This is an old revision of the document!
At BSC-ES there is a collaborative effort to share resources for data analysis in R and develop some in-houseR tools that are maintained by the R developer team. The R tools can be used for postprocessing experiments: loading data, computing prediction scores, indices or calibrate experiments as well as plotting, formating data and saving data. Furthermore, by dividing the data in chunks, you can speed your execution by using startR. You will find more information about our in-house packages further down, in the 'In-house Packages' section.
You can join the Earth RTools mailing list to receive the latest updates about news. Check the list of R tips below to learn about BSC-ES infrastructure and other R tips.
The Workstations, the BSC-ES Hub and the HPC machines use environment modules, which are maintained by our IT team. Each module contains a set of software packages that can only be used if the module has been loaded in the environment.
For example, to load CDO and R in the workstation, you should load the corresponding modules with the 'module load' command:
module load CDO/1.9.8-foss-2015a module load R/4.1.2-foss-2015a-bare
The currently maintained R module versions are:
Check the wiki page for each machine to see if you need to follow any additional steps to be able to load the correct modules.

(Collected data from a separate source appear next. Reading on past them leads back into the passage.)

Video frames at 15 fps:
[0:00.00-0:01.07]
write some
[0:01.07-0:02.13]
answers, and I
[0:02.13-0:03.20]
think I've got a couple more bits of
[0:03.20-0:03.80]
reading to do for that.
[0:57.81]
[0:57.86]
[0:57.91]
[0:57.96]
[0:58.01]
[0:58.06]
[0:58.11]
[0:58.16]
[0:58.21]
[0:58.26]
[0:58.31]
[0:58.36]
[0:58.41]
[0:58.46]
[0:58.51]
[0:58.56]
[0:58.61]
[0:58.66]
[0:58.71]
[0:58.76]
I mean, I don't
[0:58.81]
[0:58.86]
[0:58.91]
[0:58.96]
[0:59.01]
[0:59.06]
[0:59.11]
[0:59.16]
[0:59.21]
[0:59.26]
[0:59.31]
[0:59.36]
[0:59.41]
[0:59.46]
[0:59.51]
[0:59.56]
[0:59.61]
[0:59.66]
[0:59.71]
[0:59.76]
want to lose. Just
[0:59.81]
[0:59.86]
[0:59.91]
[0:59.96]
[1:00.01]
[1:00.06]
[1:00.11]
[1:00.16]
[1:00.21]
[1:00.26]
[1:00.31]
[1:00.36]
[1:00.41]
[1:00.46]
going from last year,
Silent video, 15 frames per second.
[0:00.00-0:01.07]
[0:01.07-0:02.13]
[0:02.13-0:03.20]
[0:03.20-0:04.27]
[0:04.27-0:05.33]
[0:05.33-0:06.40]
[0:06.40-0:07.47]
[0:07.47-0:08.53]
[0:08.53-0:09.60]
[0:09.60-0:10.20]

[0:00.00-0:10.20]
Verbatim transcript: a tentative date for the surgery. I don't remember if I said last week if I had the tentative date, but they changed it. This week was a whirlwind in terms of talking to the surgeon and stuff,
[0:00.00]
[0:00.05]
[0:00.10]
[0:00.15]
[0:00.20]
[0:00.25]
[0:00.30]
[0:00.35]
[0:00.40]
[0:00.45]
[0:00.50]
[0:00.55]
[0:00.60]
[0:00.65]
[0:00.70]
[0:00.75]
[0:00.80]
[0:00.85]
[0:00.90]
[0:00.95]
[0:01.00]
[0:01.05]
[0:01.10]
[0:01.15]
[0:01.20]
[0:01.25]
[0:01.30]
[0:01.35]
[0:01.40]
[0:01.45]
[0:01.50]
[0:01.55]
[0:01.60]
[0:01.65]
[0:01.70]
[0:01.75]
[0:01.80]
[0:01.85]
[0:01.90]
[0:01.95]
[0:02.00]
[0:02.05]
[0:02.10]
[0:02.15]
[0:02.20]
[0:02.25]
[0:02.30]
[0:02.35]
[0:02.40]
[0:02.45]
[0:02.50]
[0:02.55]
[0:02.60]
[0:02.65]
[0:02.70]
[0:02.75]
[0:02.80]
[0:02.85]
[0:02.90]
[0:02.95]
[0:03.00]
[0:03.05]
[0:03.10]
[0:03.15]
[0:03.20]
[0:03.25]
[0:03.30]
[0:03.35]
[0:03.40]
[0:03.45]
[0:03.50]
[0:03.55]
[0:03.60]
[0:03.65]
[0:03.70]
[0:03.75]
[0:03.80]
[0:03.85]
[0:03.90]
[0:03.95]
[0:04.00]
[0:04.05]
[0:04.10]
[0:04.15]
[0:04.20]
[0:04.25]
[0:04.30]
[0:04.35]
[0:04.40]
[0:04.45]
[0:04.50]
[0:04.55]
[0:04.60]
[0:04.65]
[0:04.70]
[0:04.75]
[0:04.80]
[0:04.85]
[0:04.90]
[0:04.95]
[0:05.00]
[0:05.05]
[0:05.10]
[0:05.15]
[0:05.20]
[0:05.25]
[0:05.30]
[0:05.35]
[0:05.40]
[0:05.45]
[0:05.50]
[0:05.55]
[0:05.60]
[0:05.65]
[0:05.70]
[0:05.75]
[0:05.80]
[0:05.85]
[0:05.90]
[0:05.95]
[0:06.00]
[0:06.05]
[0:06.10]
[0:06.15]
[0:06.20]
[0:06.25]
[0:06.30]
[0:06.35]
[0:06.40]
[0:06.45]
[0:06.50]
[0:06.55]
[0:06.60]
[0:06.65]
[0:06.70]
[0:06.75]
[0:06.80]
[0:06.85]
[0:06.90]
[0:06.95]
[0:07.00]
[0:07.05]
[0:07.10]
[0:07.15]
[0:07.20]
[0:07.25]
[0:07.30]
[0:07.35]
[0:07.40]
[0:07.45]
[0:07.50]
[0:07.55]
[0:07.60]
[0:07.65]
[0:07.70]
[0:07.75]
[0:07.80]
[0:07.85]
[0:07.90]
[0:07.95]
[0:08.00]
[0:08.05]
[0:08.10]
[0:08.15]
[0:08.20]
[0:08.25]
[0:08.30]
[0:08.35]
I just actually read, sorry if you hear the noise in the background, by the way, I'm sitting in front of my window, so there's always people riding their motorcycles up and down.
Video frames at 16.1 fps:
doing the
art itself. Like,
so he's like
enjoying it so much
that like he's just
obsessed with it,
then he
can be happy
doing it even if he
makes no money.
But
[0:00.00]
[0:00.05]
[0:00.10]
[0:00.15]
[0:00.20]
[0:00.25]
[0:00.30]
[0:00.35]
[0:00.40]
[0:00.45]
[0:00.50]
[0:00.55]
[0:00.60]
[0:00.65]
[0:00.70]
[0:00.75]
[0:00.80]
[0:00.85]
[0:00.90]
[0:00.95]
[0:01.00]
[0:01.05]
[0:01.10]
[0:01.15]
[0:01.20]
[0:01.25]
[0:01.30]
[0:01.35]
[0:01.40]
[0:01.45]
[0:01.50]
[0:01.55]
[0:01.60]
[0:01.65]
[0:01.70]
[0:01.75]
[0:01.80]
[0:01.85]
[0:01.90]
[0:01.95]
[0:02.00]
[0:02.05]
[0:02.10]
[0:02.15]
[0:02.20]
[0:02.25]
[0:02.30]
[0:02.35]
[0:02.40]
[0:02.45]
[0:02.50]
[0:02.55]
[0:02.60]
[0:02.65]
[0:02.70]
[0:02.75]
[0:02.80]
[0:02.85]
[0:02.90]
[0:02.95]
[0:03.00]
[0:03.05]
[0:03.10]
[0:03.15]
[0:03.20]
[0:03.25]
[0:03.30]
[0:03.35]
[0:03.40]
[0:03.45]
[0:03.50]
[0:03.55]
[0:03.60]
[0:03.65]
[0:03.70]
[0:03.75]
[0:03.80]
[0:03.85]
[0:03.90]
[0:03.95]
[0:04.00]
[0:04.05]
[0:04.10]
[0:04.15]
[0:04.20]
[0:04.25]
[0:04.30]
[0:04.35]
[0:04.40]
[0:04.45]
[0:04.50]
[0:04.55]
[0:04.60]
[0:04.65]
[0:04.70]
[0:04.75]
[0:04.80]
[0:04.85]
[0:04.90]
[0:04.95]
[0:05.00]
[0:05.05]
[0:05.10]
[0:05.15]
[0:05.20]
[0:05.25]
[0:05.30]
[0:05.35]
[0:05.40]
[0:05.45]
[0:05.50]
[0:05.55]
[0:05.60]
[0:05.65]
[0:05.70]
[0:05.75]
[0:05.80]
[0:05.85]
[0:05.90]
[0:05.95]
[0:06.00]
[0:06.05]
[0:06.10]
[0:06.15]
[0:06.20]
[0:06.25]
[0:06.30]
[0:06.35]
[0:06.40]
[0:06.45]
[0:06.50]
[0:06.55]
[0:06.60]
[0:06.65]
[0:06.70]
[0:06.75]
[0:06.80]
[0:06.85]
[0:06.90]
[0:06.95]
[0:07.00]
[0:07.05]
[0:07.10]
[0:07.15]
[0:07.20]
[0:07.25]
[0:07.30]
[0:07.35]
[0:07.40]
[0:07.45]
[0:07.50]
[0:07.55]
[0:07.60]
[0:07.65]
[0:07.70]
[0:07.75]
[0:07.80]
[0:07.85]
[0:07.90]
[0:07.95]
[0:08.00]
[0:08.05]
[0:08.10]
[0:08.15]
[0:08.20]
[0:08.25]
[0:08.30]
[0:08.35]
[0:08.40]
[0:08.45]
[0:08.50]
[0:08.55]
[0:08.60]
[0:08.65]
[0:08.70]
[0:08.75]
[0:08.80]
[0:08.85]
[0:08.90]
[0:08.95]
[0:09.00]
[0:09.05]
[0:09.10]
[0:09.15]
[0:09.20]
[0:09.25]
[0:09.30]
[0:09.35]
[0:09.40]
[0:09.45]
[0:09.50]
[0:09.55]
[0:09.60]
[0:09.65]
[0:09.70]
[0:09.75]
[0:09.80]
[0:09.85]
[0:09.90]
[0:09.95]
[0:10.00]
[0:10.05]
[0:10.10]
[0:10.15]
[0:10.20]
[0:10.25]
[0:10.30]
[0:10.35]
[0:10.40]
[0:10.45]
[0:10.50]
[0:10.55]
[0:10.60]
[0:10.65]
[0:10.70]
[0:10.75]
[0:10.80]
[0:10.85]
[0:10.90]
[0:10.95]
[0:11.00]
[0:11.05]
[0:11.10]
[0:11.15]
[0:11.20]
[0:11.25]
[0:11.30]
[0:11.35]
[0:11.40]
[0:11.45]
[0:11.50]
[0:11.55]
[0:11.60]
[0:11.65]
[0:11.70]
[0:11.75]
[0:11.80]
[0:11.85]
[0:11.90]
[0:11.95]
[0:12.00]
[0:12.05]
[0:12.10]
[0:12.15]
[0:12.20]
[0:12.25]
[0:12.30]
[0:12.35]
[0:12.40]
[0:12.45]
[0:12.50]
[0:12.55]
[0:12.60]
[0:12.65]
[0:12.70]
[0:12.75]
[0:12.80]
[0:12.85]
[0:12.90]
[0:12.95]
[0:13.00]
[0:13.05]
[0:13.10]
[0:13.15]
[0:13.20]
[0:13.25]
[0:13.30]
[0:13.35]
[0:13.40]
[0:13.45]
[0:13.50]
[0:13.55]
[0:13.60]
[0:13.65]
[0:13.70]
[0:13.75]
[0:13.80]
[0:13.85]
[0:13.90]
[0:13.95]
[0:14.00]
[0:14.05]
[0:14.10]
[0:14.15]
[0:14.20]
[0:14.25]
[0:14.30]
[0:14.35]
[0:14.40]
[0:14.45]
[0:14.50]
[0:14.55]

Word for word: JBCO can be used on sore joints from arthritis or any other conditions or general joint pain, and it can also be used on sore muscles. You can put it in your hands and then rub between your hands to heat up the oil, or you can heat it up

The R modules contain the latest released version of our in-house R packages, as well as many other R packages that may be used by people in the department. There is no need to install any packages locally by yourself; you can load the corresponding module and check if the R package is already installed. If it is not installed, you may open an issue in the Requests GitLab project (https://earth.bsc.es/gitlab/es/requests/-/issues) and tag Stamen Miroslavov Minkov (@smirosla) to ask him to install it in the machines.
Some packages may require additional modules; see the ‘R tips’ section below.
The list of R packages installed in the latest maintained R modules (as of 2024-02-02) can be found here, and a list of functions in each department R package (as of 2021-01-18) can be found here or in the documentation for each package on CRAN.
A monthly meeting takes place in the department to discuss about the plans and priorities of the R tools (or any other topic we need to discuss). Here you can find a document were the minutes are being gathered:
Brief Summary and links to in-house packages: Package Summary
See specific information for each tool:
We use issues to identify and address bugs and propose new developments in the codebase. If you find a problem in our tools, please read this document to see if you should and how to report an issue. Guidelines for R-related questions in Earth Sciences
If we want to test a developing function from GitLab, sourcing the file on GitLab is very useful. Of course, you can save the file and source it locally, but when the file is updated, you need to manually update the local file, which is not convenient.
If the repository is public, you can follow these two ways.
1. If you have the git repo cloned under your personal directory:
path <- "/home/Earth/aho/s2dv/R/" # the git repo path ff <- lapply(list.files(path), function(x) paste0(path, x)) invisible(lapply(ff, source)) # load all the depended packages lib <- c('parallel', 'abind', 'bigmemory', 'future', 'multiApply', 'PCICt', 'ClimProjDiags', 'ncdf4', 'plyr', 'easyNCDF') invisible(lapply(lib, library, character.only = TRUE))
2. If you don't have a local git repo:
Source the file by raw file URL. E.g.,
source("https://earth.bsc.es/gitlab/external/cstools/-/raw/master/R/s2dv_cube.R")
Remember that you need to use the raw URL, which can be found in the upper-right corner of the file. Note that you may need to load other packages or source other functions used in the sourced function. In contrast, by the first method above, all the possible needs are taken care of already.
If the repository is not public, see this slide
If you use any R packages, both developed in or outside of the department, you can include a citation in your research items.
Reference: https://ropensci.org/blog/2021/11/16/how-to-cite-r-and-r-packages/
To get the most updated citation text, you can simply use R function “citation”. For example,
> citation("s2dv") To cite package 's2dv' in publications use: BSC-CNS, An-Chi Ho and Nuria Perez-Zanon (2023). s2dv: A Set of Common Tools for Seasonal to Decadal Verification. R package version 2.0.0. https://CRAN.R-project.org/package=s2dv A BibTeX entry for LaTeX users is @Manual{, title = {s2dv: A Set of Common Tools for Seasonal to Decadal Verification}, author = {{BSC-CNS} and An-Chi Ho and Nuria Perez-Zanon}, year = {2023}, note = {R package version 2.0.0}, url = {https://CRAN.R-project.org/package=s2dv}, }
Notice that you may want to change the version number in case the research is done with a previous version.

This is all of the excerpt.